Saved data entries
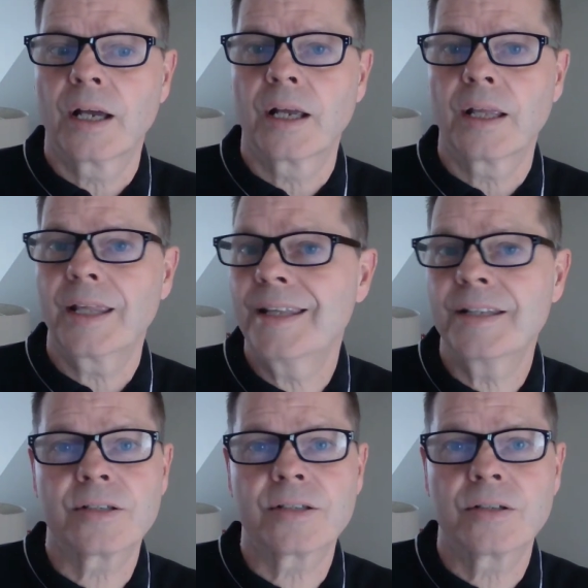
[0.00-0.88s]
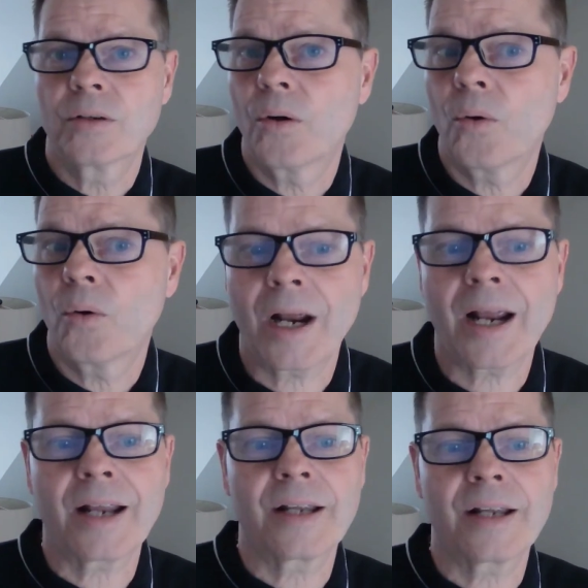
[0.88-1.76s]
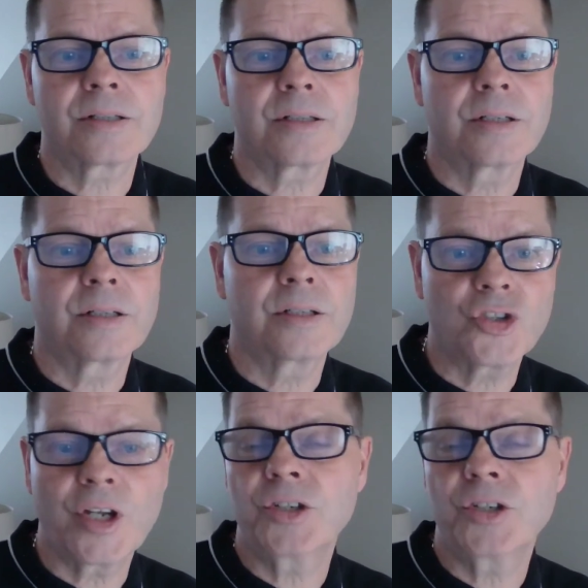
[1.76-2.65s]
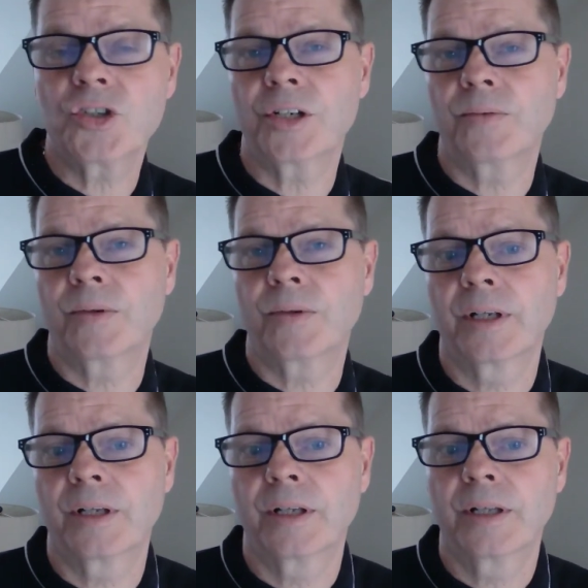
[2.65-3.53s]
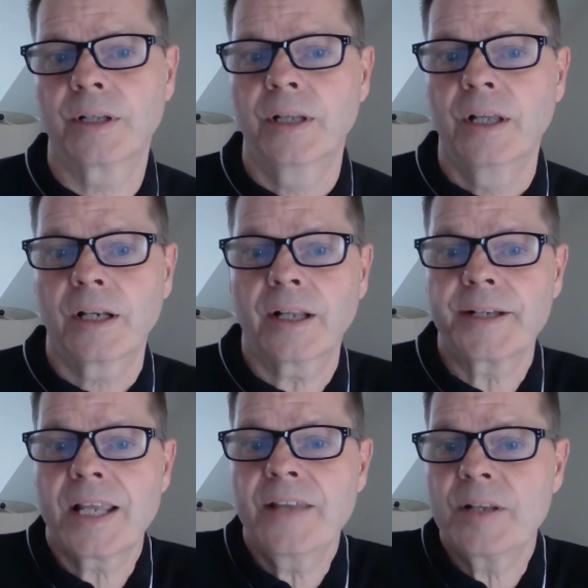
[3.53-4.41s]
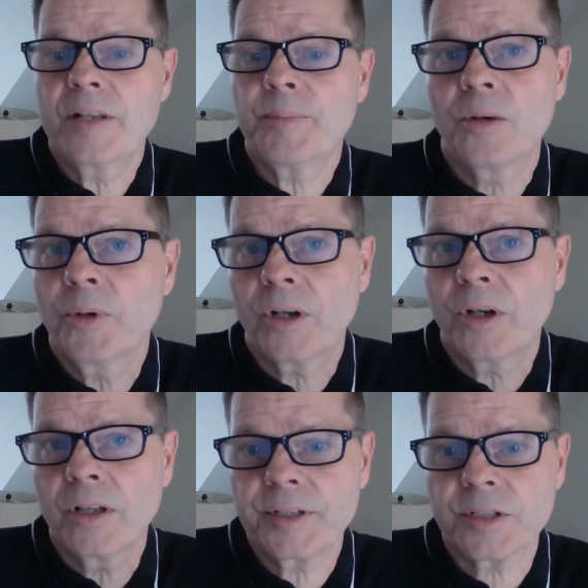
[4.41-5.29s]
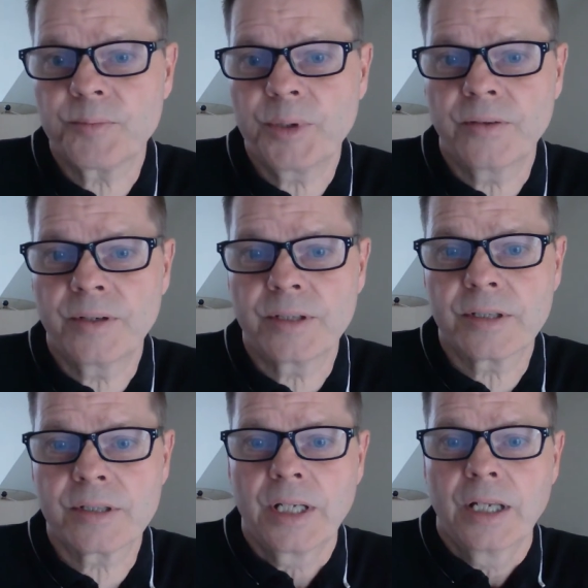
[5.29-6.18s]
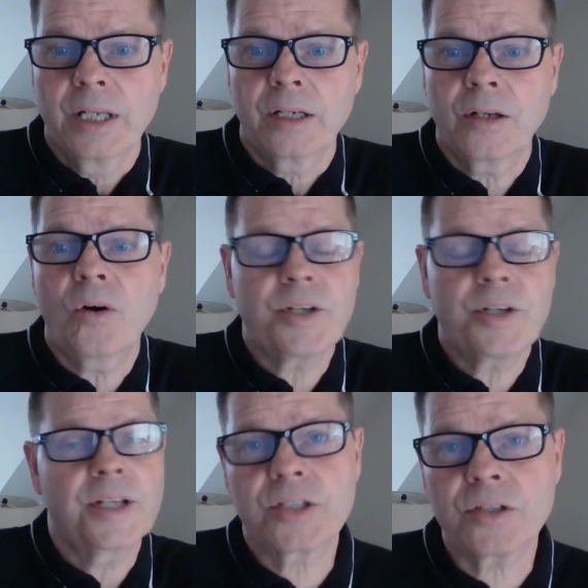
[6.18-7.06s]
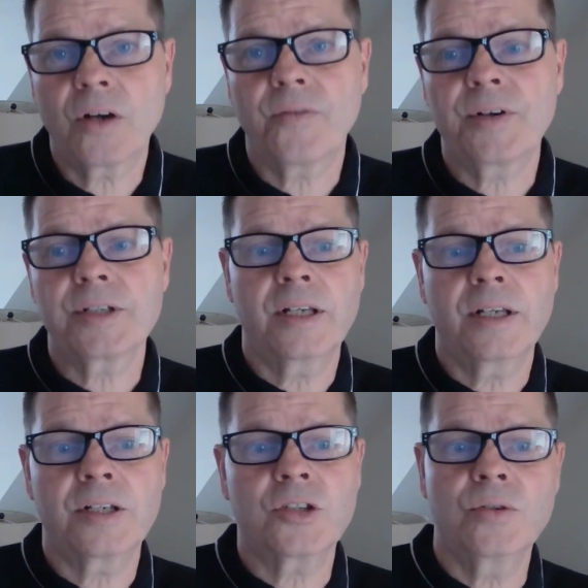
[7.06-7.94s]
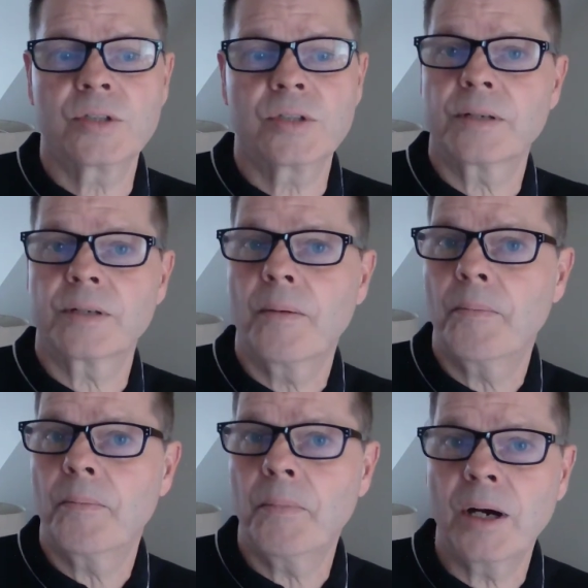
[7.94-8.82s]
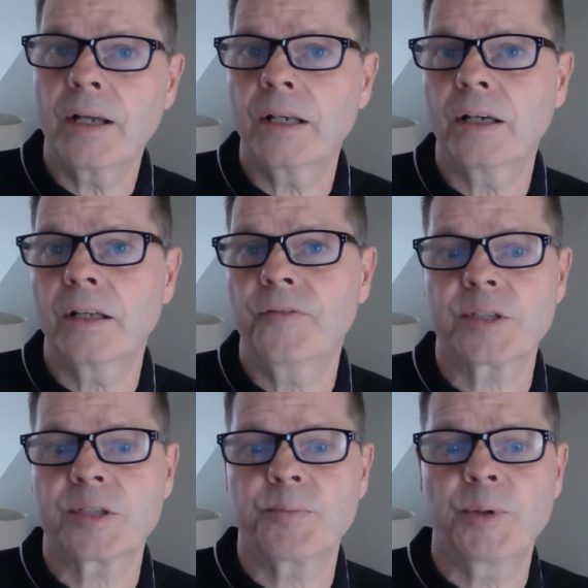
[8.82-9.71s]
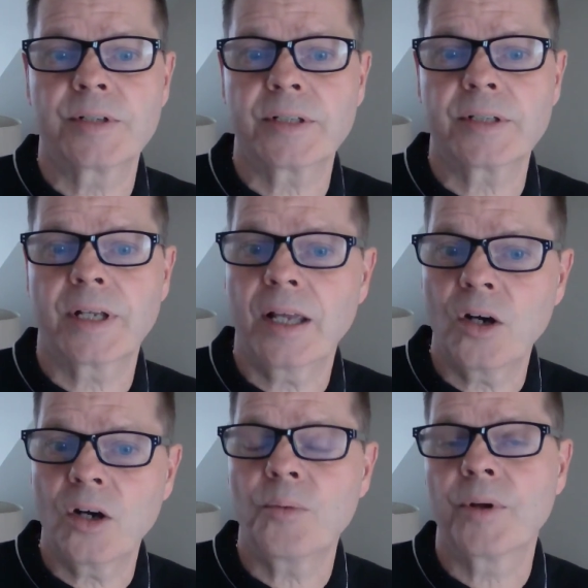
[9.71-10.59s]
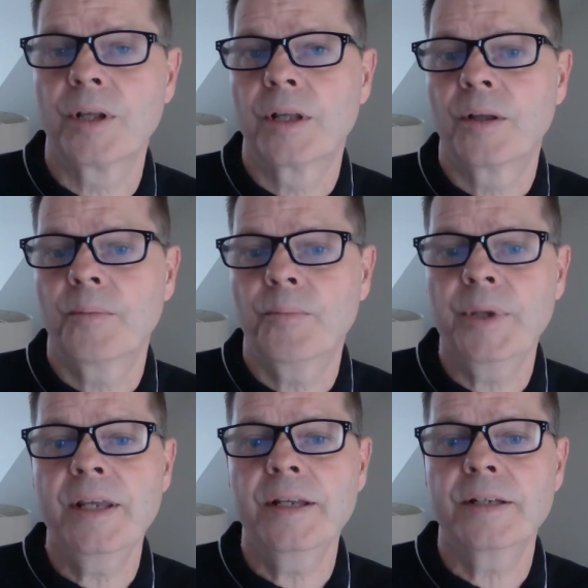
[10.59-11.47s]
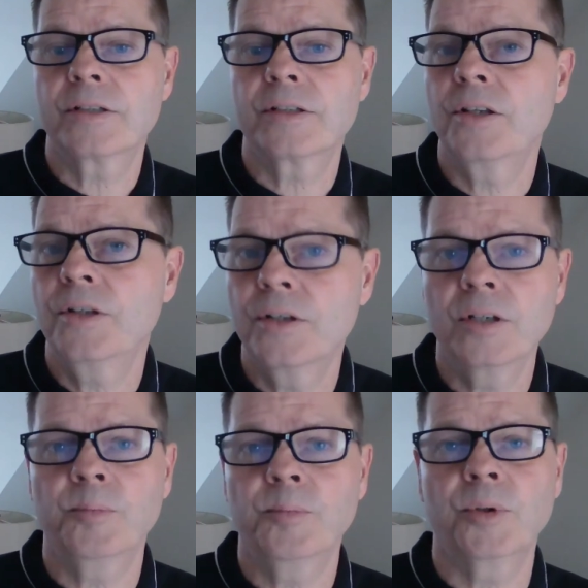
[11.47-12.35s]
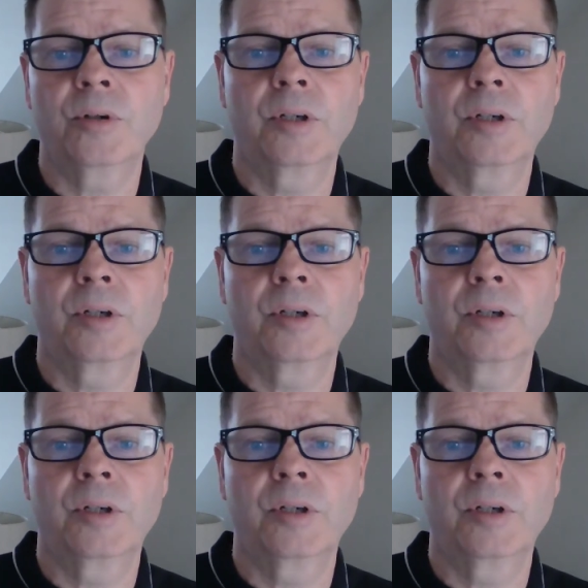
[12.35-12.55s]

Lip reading: is or has changed you. Like David in my own life experience, God in his sovereignty has used my life experience to help me to yearn more,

● **PROBLEM TO SOLVE**:
Reproduce every entry above exactly, and omit the pictures.

● **EXERCISE ANSWER**:
[0.00-0.88s]
[0.88-1.76s]
[1.76-2.65s]
[2.65-3.53s]
[3.53-4.41s]
[4.41-5.29s]
[5.29-6.18s]
[6.18-7.06s]
[7.06-7.94s]
[7.94-8.82s]
[8.82-9.71s]
[9.71-10.59s]
[10.59-11.47s]
[11.47-12.35s]
[12.35-12.55s]

Lip reading: is or has changed you. Like David in my own life experience, God in his sovereignty has used my life experience to help me to yearn more,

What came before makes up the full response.